Serious Sam: Shatterverse

Serious Sam: Shatterverse è il nome più immediato del gruppo, perché prende la formula run-and-gun della serie e la sposta dentro una struttura roguelite. L’uscita è fissata al 31 agosto 2026 su PC, PlayStation 5 e Xbox Series X|S, con Behaviour Interactive allo sviluppo e Devolver Digital alla pubblicazione. Il punto di partenza è il collasso delle barriere tra universi: Uber Mental ha fratturato la realtà, diverse versioni di Sam sono finite nella stessa guerra e il giocatore entra nel Serious Program, una forza multidimensionale nata per respingere Mental nei mondi dove altri Sam hanno già fallito.

Il cuore resta quello di Serious Sam: arene ampie, orde numerose, armi esagerate e ritmo senza pause. La differenza è nella struttura a run, con morti che non chiudono davvero la progressione, modificatori che cambiano il modo di affrontare le partite e boons capaci di spingere build sempre più aggressive. I cinque luogotenenti di Mental funzionano da boss e danno un obiettivo concreto a ogni avanzamento nel multiverso. Tra nemici classici, nuove creature, anomalie instabili e portali nascosti, Shatterverse sembra pensato per chi vuole uno shooter diretto, rumoroso e caotico, ma con abbastanza variabili da non limitarsi alla semplice nostalgia.

The Blood of Dawnwalker

The Blood of Dawnwalker è uno degli RPG più intriganti da tenere d’occhio, soprattutto per il modo in cui lega vampirismo, tempo e conseguenze.
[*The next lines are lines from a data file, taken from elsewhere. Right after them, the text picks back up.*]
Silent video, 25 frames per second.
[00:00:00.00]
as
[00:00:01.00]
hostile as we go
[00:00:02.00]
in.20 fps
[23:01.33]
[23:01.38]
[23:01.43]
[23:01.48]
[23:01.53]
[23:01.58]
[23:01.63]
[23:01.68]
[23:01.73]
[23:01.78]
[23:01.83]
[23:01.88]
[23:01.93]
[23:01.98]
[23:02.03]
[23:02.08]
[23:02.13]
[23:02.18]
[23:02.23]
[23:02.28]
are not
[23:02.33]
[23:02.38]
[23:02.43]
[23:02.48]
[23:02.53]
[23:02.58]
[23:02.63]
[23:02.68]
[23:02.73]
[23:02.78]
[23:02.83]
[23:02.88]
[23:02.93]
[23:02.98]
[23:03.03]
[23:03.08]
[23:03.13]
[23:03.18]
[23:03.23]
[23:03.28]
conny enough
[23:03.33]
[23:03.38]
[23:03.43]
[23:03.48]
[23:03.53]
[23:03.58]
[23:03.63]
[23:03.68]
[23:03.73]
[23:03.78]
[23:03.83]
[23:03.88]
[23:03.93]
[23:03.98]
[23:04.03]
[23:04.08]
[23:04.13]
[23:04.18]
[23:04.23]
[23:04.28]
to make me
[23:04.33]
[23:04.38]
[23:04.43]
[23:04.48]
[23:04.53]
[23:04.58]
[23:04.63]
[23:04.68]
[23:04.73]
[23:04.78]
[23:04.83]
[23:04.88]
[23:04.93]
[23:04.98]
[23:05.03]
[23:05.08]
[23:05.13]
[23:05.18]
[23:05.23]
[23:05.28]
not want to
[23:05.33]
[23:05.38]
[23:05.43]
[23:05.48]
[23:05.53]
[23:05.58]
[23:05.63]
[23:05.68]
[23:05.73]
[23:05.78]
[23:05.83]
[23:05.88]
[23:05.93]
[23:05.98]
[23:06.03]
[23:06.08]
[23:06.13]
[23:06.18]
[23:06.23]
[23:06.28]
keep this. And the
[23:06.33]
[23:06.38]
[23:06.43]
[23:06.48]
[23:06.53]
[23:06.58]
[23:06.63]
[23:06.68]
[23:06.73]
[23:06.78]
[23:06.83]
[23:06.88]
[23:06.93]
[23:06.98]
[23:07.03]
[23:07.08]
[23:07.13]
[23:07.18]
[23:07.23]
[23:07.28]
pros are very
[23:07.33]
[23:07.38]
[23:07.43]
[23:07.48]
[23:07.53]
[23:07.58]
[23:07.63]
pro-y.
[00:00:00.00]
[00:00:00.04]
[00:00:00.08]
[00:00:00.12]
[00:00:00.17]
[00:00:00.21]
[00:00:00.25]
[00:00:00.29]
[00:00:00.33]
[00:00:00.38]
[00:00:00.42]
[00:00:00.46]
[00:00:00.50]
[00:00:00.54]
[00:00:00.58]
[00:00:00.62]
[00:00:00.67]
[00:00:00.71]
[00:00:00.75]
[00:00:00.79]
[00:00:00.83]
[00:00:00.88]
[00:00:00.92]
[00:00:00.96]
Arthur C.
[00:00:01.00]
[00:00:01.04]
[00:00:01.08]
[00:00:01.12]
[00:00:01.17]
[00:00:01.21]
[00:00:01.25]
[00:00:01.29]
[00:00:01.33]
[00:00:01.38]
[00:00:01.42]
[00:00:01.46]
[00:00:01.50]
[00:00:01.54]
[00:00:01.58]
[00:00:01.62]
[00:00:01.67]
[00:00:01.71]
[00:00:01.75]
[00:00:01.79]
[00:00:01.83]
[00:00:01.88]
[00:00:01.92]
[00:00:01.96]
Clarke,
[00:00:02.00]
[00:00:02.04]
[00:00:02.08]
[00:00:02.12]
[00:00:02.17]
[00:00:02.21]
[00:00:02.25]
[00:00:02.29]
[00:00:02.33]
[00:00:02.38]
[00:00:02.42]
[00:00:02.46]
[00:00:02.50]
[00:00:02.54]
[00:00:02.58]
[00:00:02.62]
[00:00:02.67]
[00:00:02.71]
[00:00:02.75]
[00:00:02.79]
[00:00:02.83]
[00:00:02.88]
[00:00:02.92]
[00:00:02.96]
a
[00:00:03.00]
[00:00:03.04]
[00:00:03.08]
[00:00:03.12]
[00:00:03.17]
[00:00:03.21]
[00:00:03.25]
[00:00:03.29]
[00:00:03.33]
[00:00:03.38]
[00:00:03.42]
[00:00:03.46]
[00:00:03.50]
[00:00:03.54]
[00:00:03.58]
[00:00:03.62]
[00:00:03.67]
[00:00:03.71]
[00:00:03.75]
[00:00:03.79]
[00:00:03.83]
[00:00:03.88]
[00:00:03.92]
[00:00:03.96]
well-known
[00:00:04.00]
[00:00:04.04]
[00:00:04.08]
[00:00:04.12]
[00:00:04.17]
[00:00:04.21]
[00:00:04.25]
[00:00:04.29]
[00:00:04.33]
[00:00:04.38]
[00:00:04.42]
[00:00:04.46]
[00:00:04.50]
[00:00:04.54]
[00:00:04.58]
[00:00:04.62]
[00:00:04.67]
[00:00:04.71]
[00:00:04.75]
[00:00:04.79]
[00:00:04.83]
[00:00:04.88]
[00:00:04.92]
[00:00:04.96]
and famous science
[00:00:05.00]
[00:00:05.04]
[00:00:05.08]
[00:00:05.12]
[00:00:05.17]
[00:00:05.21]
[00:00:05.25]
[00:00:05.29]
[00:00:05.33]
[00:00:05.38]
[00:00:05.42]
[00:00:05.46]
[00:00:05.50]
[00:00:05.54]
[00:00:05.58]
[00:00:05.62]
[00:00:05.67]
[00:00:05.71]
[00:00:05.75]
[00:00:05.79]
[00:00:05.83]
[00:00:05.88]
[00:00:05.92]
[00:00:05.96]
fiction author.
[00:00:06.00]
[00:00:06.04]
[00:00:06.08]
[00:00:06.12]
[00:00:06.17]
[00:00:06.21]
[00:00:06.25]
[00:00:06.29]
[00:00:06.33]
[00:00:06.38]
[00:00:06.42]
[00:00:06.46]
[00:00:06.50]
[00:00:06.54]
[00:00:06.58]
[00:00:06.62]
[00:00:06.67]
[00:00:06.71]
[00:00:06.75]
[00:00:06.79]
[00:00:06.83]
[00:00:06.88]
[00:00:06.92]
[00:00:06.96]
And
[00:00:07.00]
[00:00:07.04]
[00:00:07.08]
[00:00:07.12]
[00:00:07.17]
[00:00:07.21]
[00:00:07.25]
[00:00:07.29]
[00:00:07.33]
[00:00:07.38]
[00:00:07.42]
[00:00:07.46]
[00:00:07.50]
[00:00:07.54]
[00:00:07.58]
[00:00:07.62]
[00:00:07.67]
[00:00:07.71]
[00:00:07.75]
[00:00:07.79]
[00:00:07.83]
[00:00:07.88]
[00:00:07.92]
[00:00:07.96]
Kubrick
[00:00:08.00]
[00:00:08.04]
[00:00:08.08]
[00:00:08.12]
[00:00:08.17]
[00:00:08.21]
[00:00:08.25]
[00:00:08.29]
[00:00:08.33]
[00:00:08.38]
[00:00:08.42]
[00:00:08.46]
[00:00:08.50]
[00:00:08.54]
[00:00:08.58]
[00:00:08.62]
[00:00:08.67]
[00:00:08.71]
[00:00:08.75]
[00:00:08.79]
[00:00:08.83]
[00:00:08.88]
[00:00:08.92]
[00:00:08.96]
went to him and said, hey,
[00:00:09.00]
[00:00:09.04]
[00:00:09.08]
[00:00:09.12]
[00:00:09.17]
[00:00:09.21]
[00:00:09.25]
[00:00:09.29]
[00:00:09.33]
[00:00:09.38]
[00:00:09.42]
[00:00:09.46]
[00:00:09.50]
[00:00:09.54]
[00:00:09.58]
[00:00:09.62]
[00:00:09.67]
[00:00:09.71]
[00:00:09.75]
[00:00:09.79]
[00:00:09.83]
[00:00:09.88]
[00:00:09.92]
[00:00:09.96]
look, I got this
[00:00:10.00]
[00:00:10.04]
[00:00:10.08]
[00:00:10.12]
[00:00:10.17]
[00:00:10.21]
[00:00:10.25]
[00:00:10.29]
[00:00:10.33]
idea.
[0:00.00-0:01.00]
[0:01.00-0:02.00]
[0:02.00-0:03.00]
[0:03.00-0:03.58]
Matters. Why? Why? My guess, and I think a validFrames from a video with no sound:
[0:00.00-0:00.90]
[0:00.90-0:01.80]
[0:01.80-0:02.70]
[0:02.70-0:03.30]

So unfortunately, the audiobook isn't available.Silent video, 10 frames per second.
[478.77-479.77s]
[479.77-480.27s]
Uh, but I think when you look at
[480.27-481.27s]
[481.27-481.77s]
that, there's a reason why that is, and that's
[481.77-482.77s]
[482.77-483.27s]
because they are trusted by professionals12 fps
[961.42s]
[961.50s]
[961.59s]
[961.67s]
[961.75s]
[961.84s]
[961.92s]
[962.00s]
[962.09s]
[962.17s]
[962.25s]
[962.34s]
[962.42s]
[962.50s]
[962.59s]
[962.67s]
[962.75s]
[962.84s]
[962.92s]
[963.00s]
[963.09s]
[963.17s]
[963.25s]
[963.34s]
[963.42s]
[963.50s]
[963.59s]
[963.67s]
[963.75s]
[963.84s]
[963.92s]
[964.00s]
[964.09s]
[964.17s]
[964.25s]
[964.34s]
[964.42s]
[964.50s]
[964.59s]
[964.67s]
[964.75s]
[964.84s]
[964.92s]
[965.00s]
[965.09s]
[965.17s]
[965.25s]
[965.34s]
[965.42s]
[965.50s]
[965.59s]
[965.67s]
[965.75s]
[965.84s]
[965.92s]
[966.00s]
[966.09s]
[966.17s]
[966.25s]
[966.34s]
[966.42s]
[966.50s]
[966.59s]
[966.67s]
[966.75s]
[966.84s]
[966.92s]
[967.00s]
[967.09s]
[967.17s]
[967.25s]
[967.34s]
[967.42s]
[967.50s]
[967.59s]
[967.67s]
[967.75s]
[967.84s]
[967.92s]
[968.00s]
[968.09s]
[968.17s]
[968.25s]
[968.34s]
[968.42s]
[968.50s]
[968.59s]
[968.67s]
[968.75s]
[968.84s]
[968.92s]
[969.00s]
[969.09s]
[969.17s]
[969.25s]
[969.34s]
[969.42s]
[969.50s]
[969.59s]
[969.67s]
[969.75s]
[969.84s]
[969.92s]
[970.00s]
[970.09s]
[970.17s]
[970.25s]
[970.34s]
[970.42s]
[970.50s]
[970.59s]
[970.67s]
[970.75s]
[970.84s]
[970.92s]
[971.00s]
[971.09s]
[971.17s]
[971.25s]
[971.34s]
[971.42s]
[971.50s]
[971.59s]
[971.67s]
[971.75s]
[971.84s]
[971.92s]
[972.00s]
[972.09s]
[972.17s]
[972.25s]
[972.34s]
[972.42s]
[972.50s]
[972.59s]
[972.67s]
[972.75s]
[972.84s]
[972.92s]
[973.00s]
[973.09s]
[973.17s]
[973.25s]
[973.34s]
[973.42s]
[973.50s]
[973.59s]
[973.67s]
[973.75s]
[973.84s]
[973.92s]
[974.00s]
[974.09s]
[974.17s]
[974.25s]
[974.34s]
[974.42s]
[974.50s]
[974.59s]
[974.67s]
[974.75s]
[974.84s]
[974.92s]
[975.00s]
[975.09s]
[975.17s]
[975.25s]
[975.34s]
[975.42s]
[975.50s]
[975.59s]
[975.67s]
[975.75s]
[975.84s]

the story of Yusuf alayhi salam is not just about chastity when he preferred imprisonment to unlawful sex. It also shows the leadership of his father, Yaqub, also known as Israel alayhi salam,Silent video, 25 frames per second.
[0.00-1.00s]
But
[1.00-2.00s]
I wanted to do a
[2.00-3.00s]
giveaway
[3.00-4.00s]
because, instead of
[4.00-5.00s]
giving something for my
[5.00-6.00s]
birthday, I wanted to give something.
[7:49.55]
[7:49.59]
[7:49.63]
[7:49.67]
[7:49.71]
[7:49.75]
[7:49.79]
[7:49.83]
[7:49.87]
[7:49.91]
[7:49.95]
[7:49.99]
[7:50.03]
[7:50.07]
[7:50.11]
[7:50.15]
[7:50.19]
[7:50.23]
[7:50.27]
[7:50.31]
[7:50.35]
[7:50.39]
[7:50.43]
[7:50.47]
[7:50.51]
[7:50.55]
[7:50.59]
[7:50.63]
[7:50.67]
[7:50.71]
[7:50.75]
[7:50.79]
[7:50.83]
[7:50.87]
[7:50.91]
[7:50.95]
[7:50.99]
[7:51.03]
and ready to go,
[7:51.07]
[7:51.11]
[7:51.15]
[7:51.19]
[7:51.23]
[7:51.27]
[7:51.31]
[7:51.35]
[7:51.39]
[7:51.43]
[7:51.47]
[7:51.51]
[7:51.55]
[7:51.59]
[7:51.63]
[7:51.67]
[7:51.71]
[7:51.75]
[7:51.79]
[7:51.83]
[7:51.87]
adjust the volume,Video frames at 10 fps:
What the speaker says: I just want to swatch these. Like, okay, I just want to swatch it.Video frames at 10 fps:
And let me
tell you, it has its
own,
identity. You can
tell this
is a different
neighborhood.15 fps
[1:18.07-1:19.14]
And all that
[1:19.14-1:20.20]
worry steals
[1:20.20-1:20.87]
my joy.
L’uscita è prevista il 3 settembre 2026 su PC, PlayStation 5 e Xbox Series X|S. Rebel Wolves costruisce la storia in un’Europa del XIV secolo già devastata da guerre e peste nera, dove i vampiri approfittano del collasso umano per uscire dall’ombra e rivendicare potere. Il protagonista è Coen, un giovane trasformato in Dawnwalker, sospeso tra il mondo del giorno e quello della notte.

La premessa non lavora solo sull’estetica gotica. Coen deve decidere se proteggere ciò che resta della propria umanità o sfruttare fino in fondo i poteri maledetti per salvare la famiglia. Il tempo è una risorsa centrale: ogni missione completata fa avanzare i giorni rimasti ai suoi cari, obbligando a scegliere chi aiutare, quali alleanze cercare e quali segreti inseguire. La doppia natura del protagonista cambia anche il gameplay, con abilità e approcci diversi tra forma umana e vampirica. Di giorno spada e magia offrono un taglio più controllato, mentre la notte apre spazio a poteri sovrannaturali, mobilità estrema e violenza più brutale. L’open world include foreste, pianure, paludi, montagne, insediamenti medievali e rovine antiche, con un taglio che punta a far reagire il mondo alle decisioni del giocatore.

Onimusha: Way of the Sword

Onimusha: Way of the Sword riporta la serie Capcom su PC, PlayStation 5, Xbox Series X|S e Nintendo Switch 2 il 4 settembre 2026. Il nuovo capitolo sceglie Kyoto in epoca Edo come scenario principale, ma la città storica viene piegata da nubi di Malice che la trasformano in un luogo ostile, corrotto e pieno di pericoli. Il protagonista è Miyamoto Musashi, qui rappresentato come un giovane samurai feroce, deciso a dimostrare la propria superiorità nella via della spada prima di essere trascinato in una minaccia molto più oscura.

L’identità di Onimusha torna a ruotare intorno al combattimento corpo a corpo, ai Genma e all’Oni Gauntlet. Il guanto concede a Musashi una forza oltre i limiti umani, gli permette di abbattere creature infernali e di assorbire le anime dei Genma per convertirle in potere. Il risultato è un action dark fantasy fatto di duelli sanguinosi, mostri venuti dagli inferi e avversari capaci di rivaleggiare con le abilità marziali del protagonista. La scelta di usare Toshiro Mifune come modello facciale per questa versione di Musashi dà al personaggio un’impronta cinematografica forte, coerente con il tono da samurai movie sporco e violento. Kyoto, con luoghi come il tempio Kiyomizu-dera, diventa così una capitale deformata dal male, dove ogni scontro serve anche a capire quale motivo spinga davvero Musashi a continuare a combattere.